Exercise description:
Retype the line where "[0:08.00-0:09.00]" appears and each line that follows it down to the last line of the records below. Leave the pictures out.

### Records

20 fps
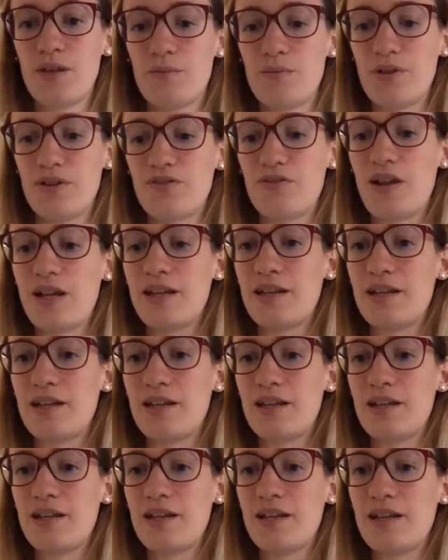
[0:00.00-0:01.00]
But right
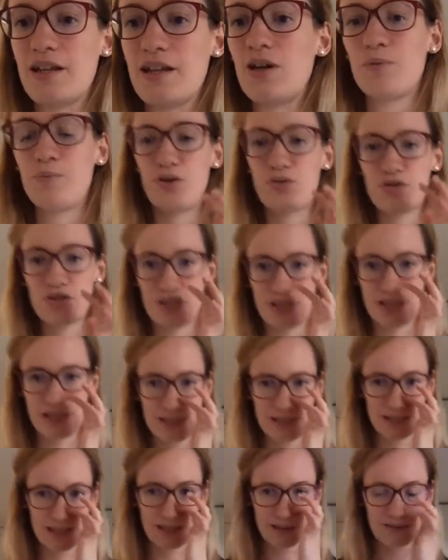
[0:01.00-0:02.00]
now, I will
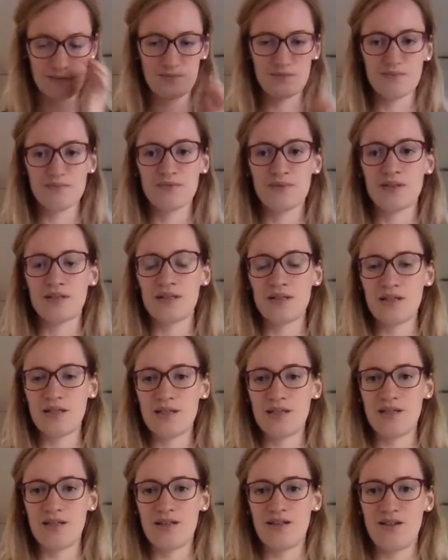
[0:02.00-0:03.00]
post it
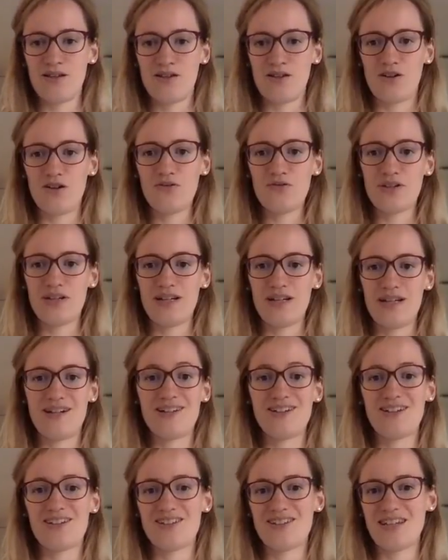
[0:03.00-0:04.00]

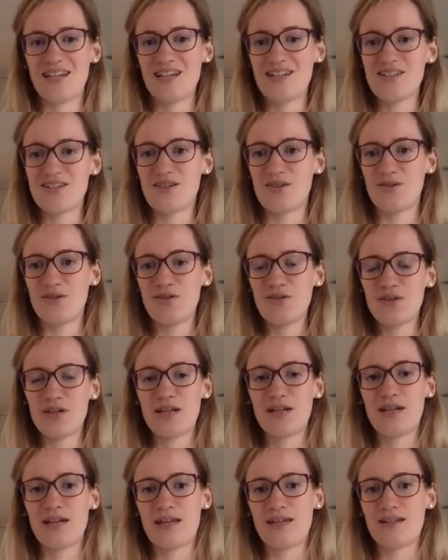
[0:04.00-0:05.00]
over here in the
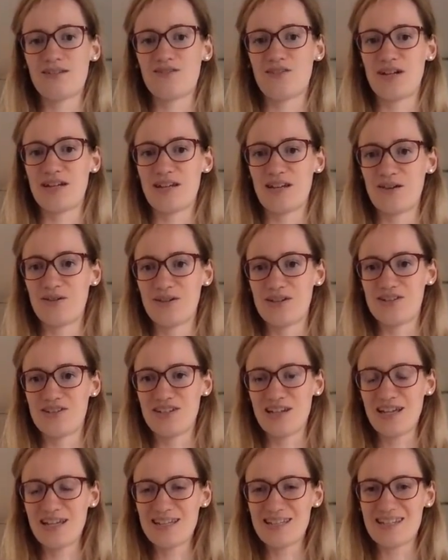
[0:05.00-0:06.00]
chat. So you can get it
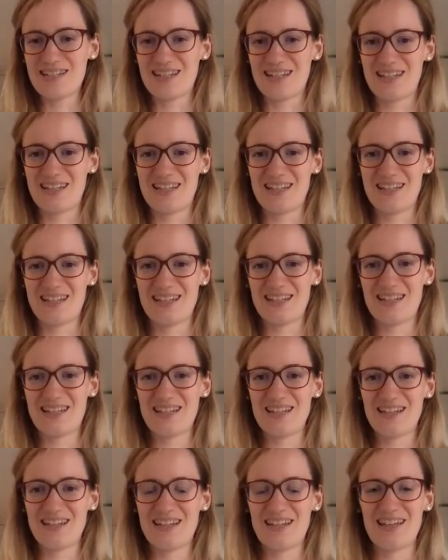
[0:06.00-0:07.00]
right now in the chat.
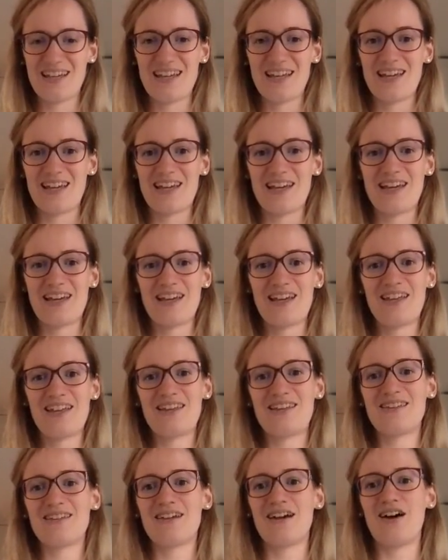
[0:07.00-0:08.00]

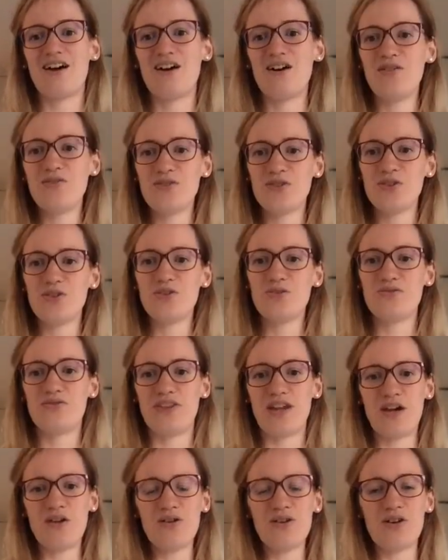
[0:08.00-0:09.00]
And
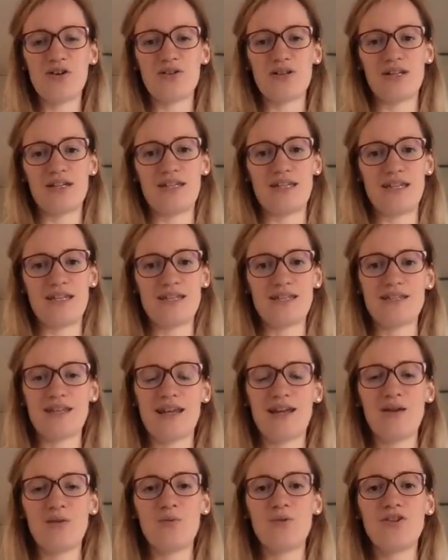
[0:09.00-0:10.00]
after you've
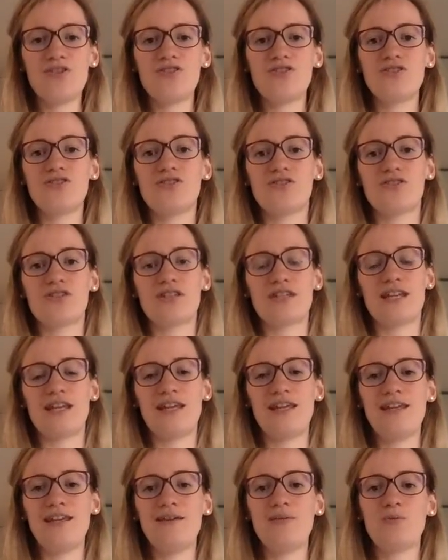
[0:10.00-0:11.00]
downloaded this, I want you
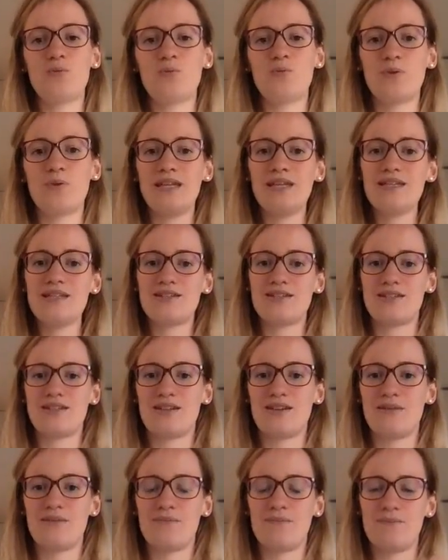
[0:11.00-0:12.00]
to say
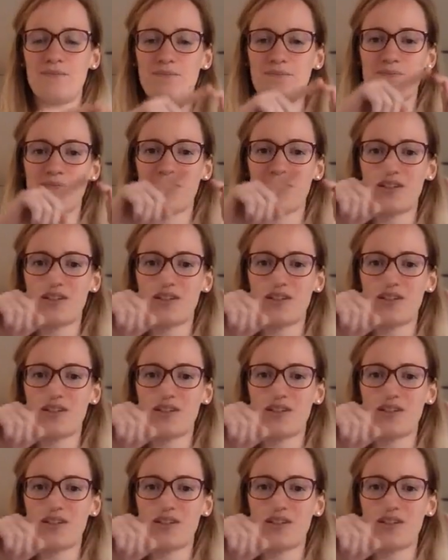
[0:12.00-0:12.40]
which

######

Output for this exercise:
[0:08.00-0:09.00]
And
[0:09.00-0:10.00]
after you've
[0:10.00-0:11.00]
downloaded this, I want you
[0:11.00-0:12.00]
to say
[0:12.00-0:12.40]
which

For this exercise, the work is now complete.